Rasanya ingin sekali menemani Elga didalam tanah sana, menemaninya dalam
kegelapan, kesunyian, kedinginan, aku tidak bisa berhenti menangis,
menyesali perbuatanku, aku tidak bisa memaafkan diriku sendiri.
Satu minggu setelah Elga meninggal, aku masih menangis, membayangkan
semua kenangan indah bersama Elga yang tidak akan pernah terulang lagi.
Senyuman Elga, tatapan Elga, takan pernah bisa kulupakan.
“Nilam sayang, ini ada titipan dari Ibunya Elga. Kamu jangan melamun
terus dong! Kamu harus bangkit! Biar Elga tenang di alam sana. Ibu yakin
kamu bisa!”
“Ini salah aku Bu.
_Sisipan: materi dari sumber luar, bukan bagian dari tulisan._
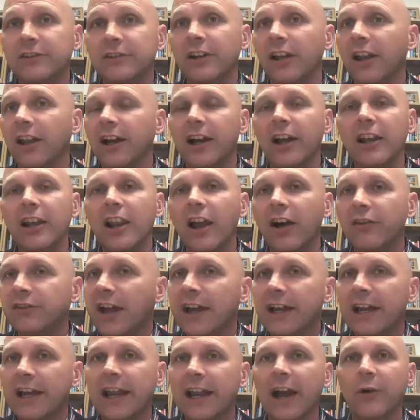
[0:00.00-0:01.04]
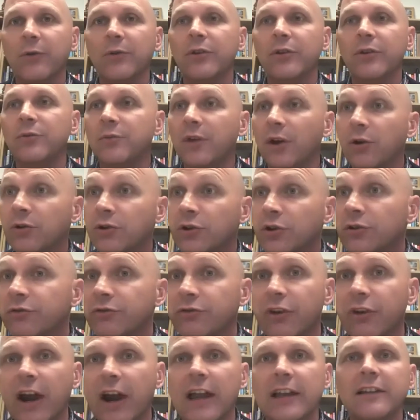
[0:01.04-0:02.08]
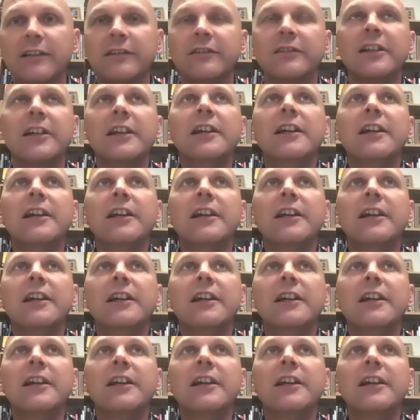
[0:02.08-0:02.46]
Like, I loved hanging out with them. They were good friends.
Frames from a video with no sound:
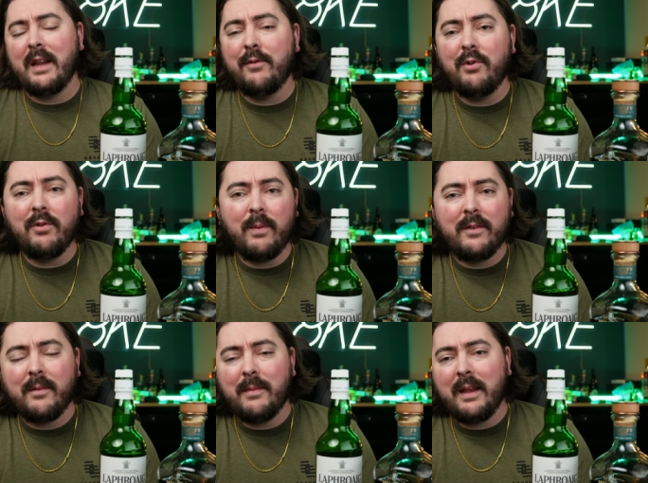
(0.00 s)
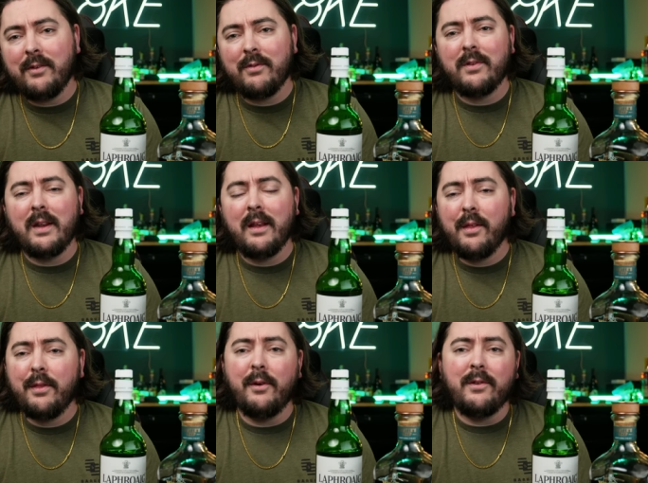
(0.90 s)
And if you just want something interesting,
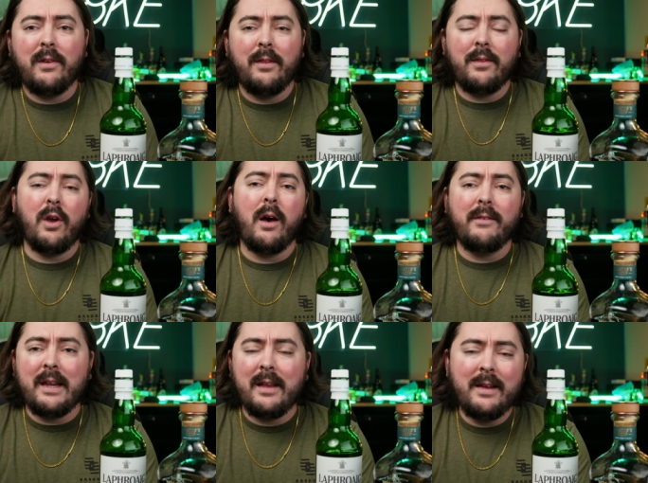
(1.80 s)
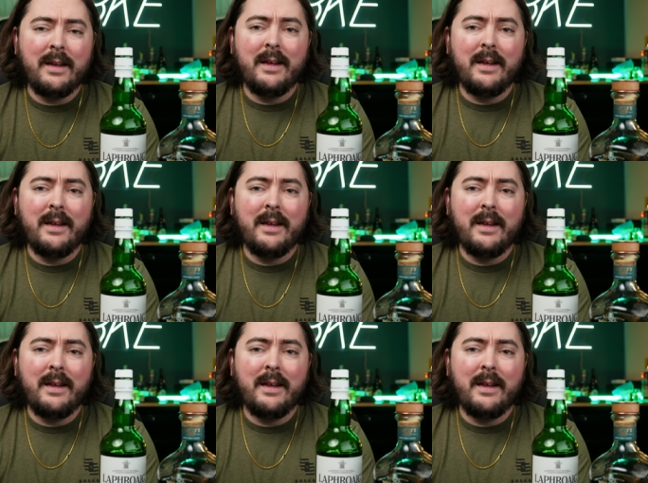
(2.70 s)
13th Colony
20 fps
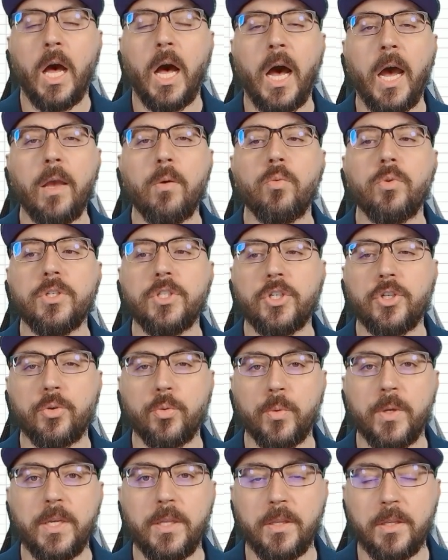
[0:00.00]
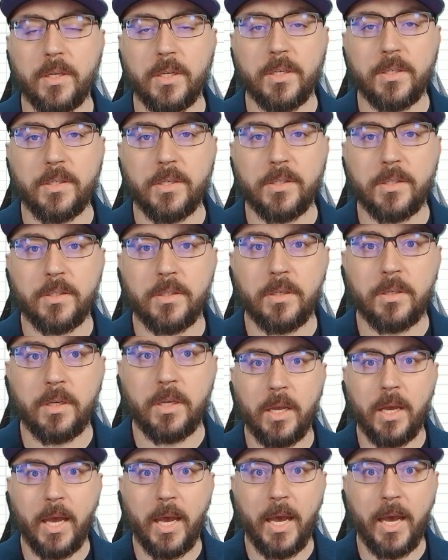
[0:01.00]
I would treat this
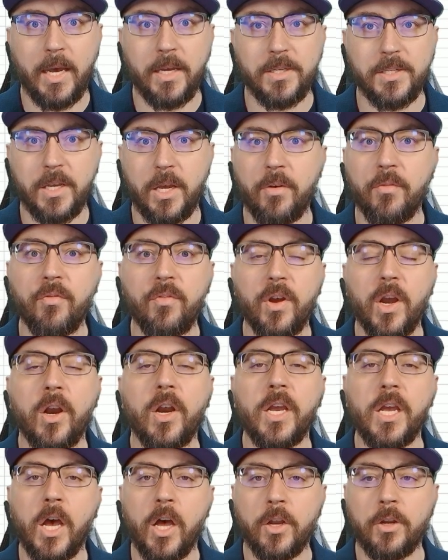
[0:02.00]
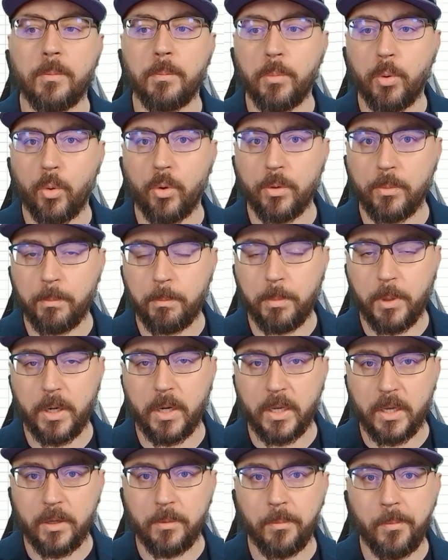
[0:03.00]
as a very unimportant
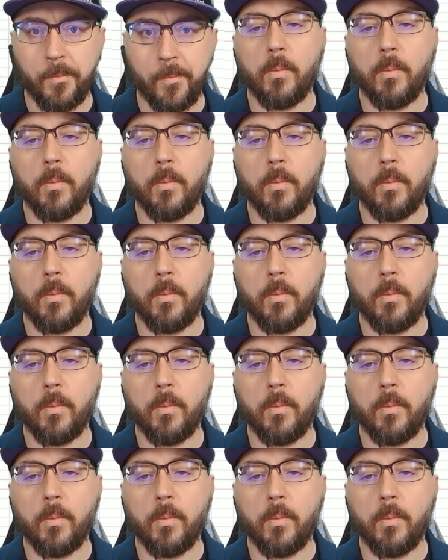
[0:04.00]
bucket.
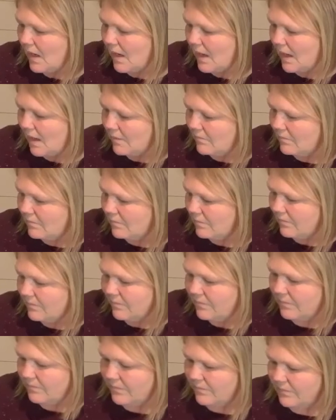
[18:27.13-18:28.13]

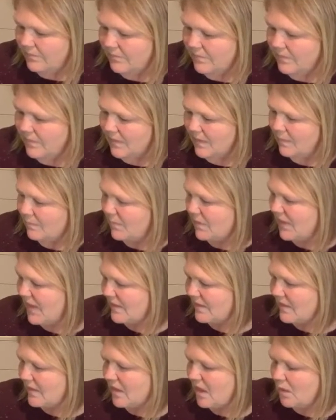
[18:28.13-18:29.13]
But
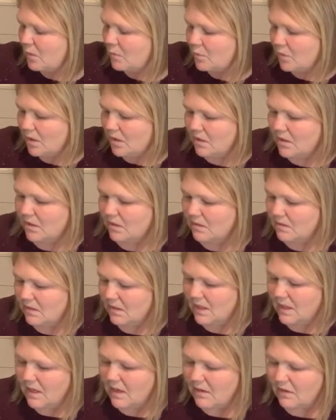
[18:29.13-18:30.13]
that's a lot of work.
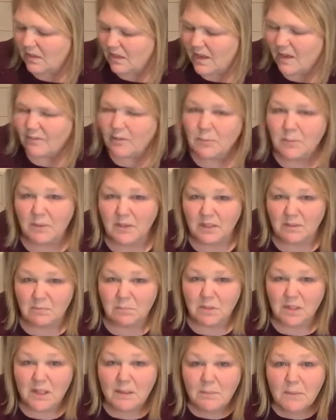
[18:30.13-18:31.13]
You know, you'd have to put in
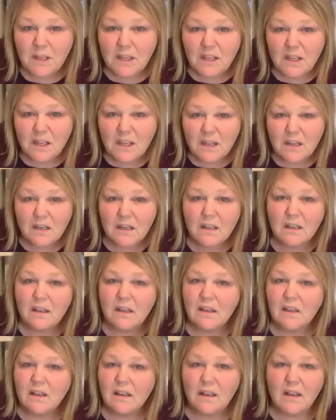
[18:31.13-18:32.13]
plumbing.
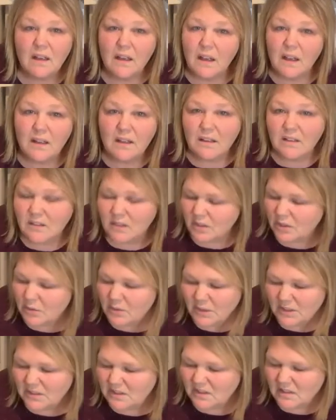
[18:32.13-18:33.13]

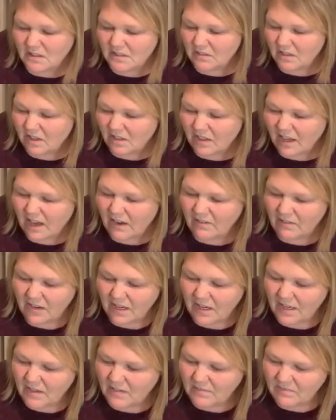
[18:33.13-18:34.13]
Who wants to do all that,
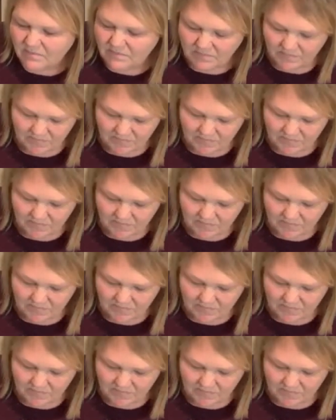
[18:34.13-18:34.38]
right?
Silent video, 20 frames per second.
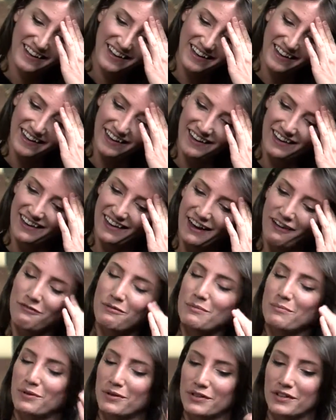I
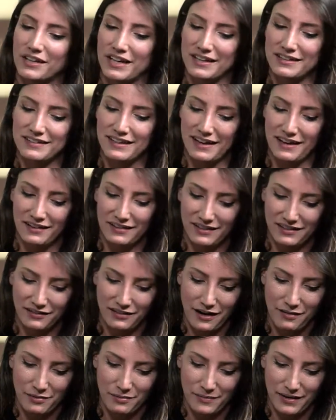remember looking down and
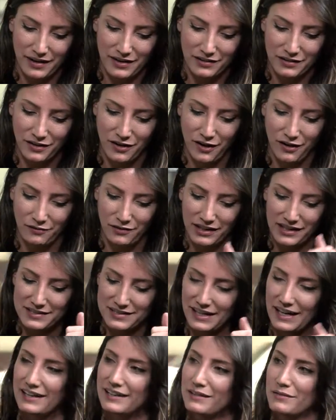grabbing my guitar and
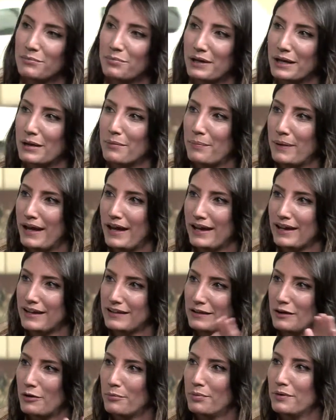realizing I didn't bring a pick,
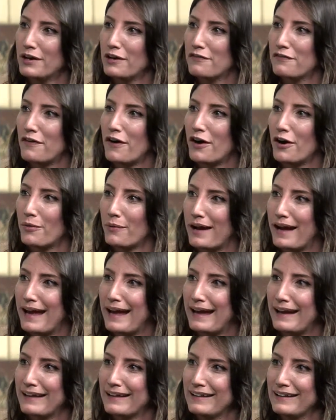and they were pretty far
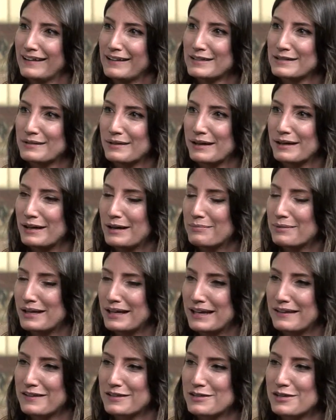away. So I ended up
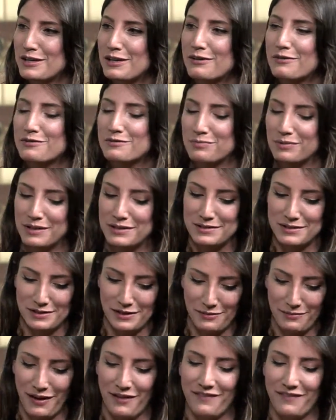getting this huge blister on my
Aku butuh waktu.”
Kubuka bingkisan dari Ibu Elga, didalamnya ada kotak kecil berwarna
merah, mawar merah yang telah layu dan amplop berwarna merah. Didalam
kotak merah itu terdapat sepasang cincin. Aku pun menangis kembali dan
membuka amplop itu.
Dear Nilam,
Nilam sayang, maafin aku, aku janji gak akan nyakitin kamu, aku
sangat mencintai kamu, semua yang udah aku lakuin itu buat ngeyakinin
kalo Cuma kamu yang terbaik buat aku, Cuma kamu yang aku cinta.
Aku harap, kamu mau nemenin aku sampai aku menutup mata, sampai aku
menghembuskan nafas terakhirku. Dan cincin ini akan menjadi cincin
pernikahan kita.
Aku sangat mencintaimu, aku tidak ingin berpisah denganmu Nilam.
Love You
Elga
Air mataku mengalir semakin deras dari setiap sudutnya, kupakai cincin
pemberian Elga, aku berlari menghampiri Ibu dan memeluknya.
“Bu, aku udah nikah sama Elga!”
“Nilam, kenapa sayang?”
“Ini!” Kutunjukan cincin pemberian Elga dijari manisku.
“Nilam, kamu butuh waktu nak. Kamu harus kuat!”
“Sekarang aku mau cerai sama Elga Bu!” kulepas cincin pemberian Elga dan memberikannya pada Ibu.
“Aku titip cincin pernikahanku dengan Elga Bu! Ibu harus menjaganya dengan baik!”
Ibu memeluku erat dan kami menangis bersama-sama.